Как правило, хозяева делились на две категории. Одни были требовательны к обслуживающему персоналу, нетерпимы к ошибкам и скоры на расправу. С такими нужно разговаривать вежливо, работу свою выполнять ответственно и вести себя так, как будто тебя не существует, тогда появлялась надежда, что они пройдут мимо и не заметят. Другие, напротив, стеснялись своего хозяйского положения, заискивали перед прислугой, а иногда и помогали в уборке. С ними дело обстояло проще, они, как правило, были благодарны, нетребовательны и приветливы.
Но существовала и третья категория, к счастью, наиболее редко встречающаяся: те, кто упивался своей властью, демонстрировал превосходство и не упускал возможность колко сообщить о бесконечной пропасти, пролегающей между ним и обслуживающим персоналом.
Марине на хозяев везло. Она работала добросовестно, они вели себя корректно и уважительно. Языками Марина владела слабо, то есть вообще не владела, а учитывая ее природную робость и даже трусоватость, попытки объясниться превращались в бесконечную муку, и только настойчивость предлагающей стороны (которая знала истинную ценность хорошей уборщицы) и умоляющий взгляд – с другой (которая отчаянно хваталась за любую работу) кое-как решали вопросы коммуникации.
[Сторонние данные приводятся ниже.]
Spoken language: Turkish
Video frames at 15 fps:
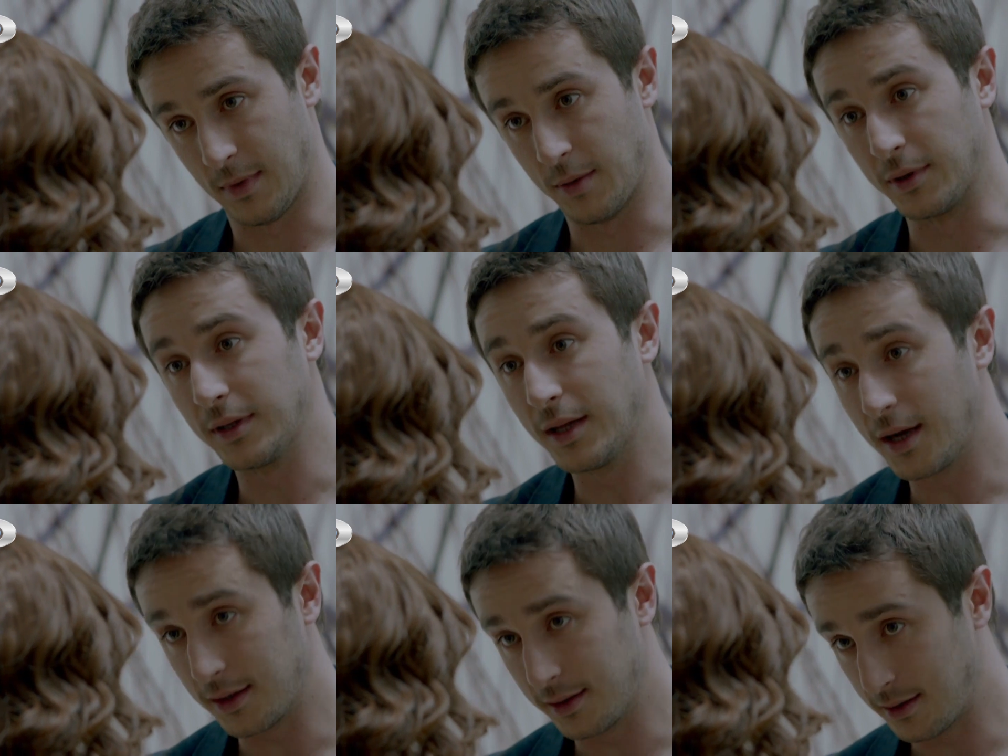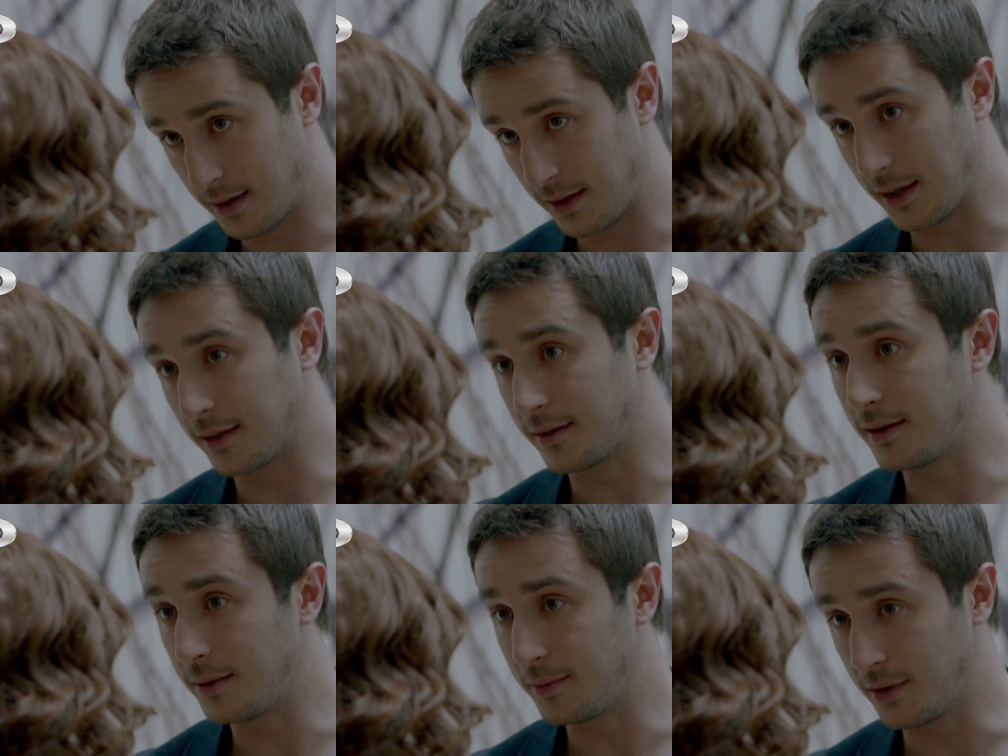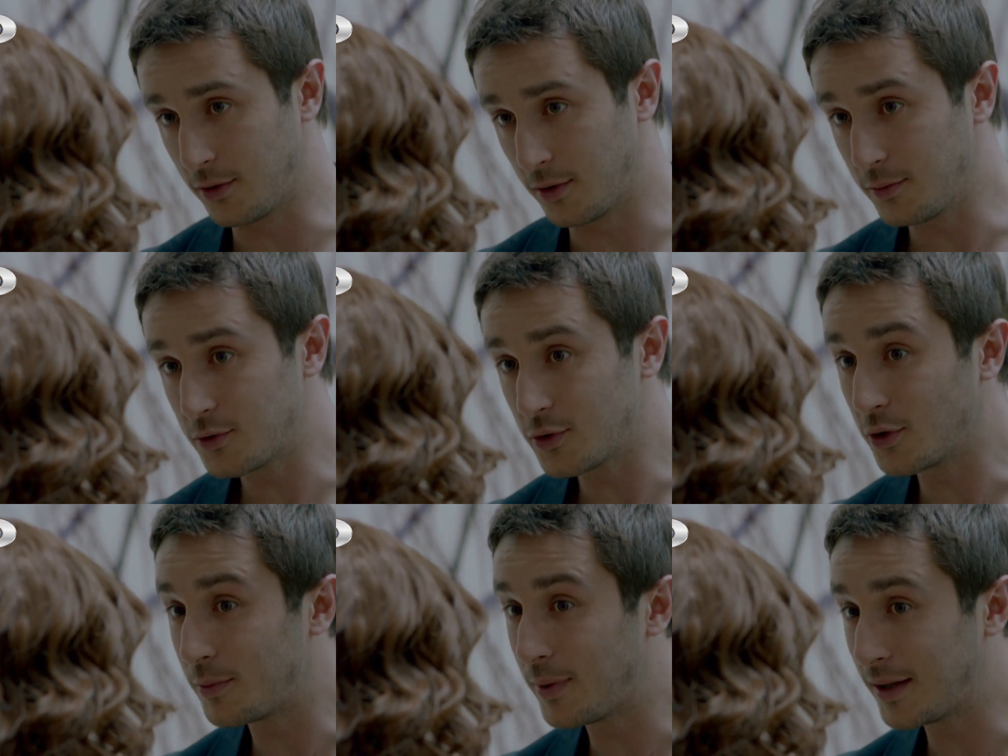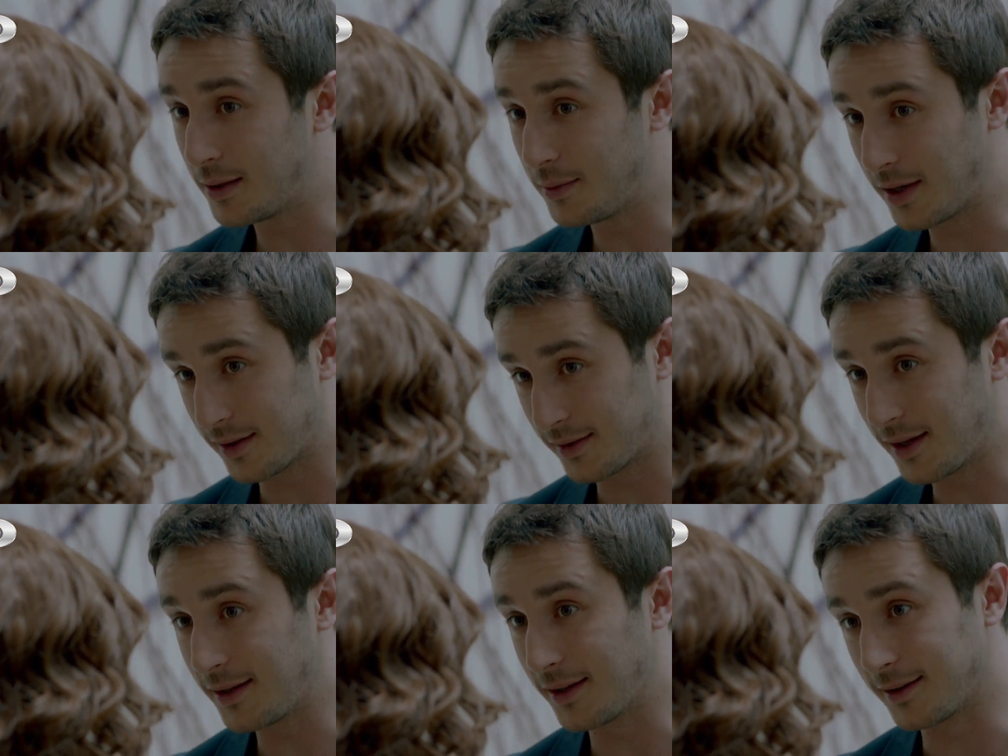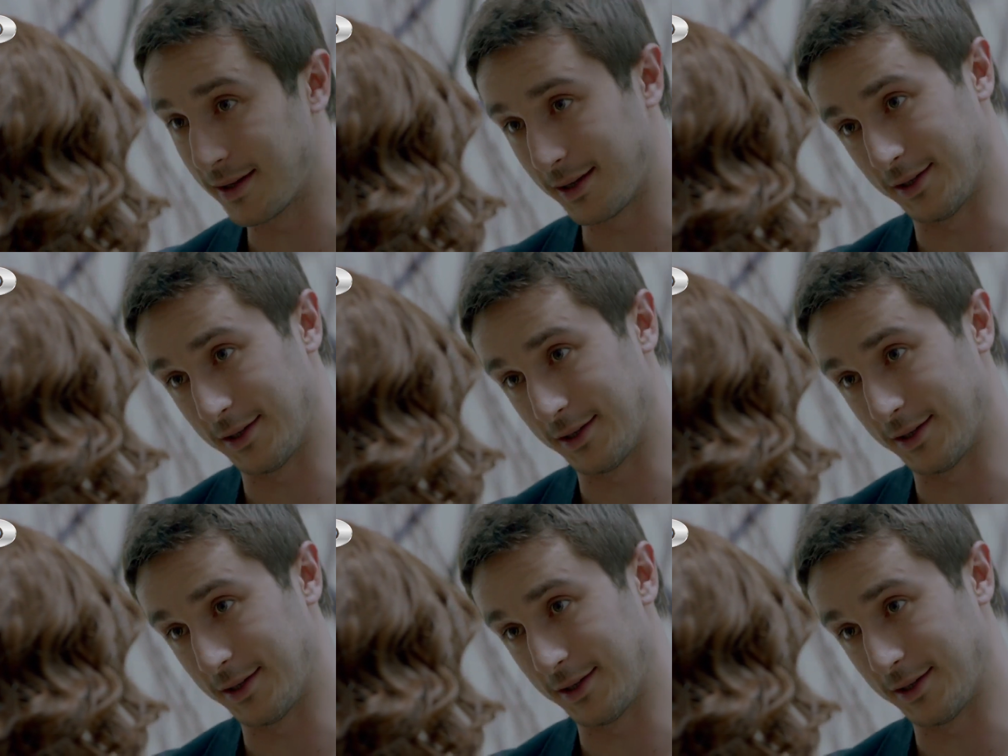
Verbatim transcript: Ama Narin nereye gittiğini biliyorum çünkü ben de birazdan yanına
Марина мыла подъезды в многоэтажных домах, убирала офисы адвокатов и кабинеты врачей, по вечерам отмывала парикмахерскую от волос и краски… По пятницам она трудилась в реабилитационном центре для душевнобольных, и эта подработка была, пожалуй, самой неприятной. Хотя работы как таковой было не слишком много, само место внушало иррациональный ужас и желание сбежать как можно скорее. Каждое движение, каждый звук отдавался гулким эхом, и Марине нередко чудилось, что за ней кто-то наблюдает, что за каждой закрытой дверью подстерегает умалишенный, готовый наброситься на нее. Страшное, мертвое место.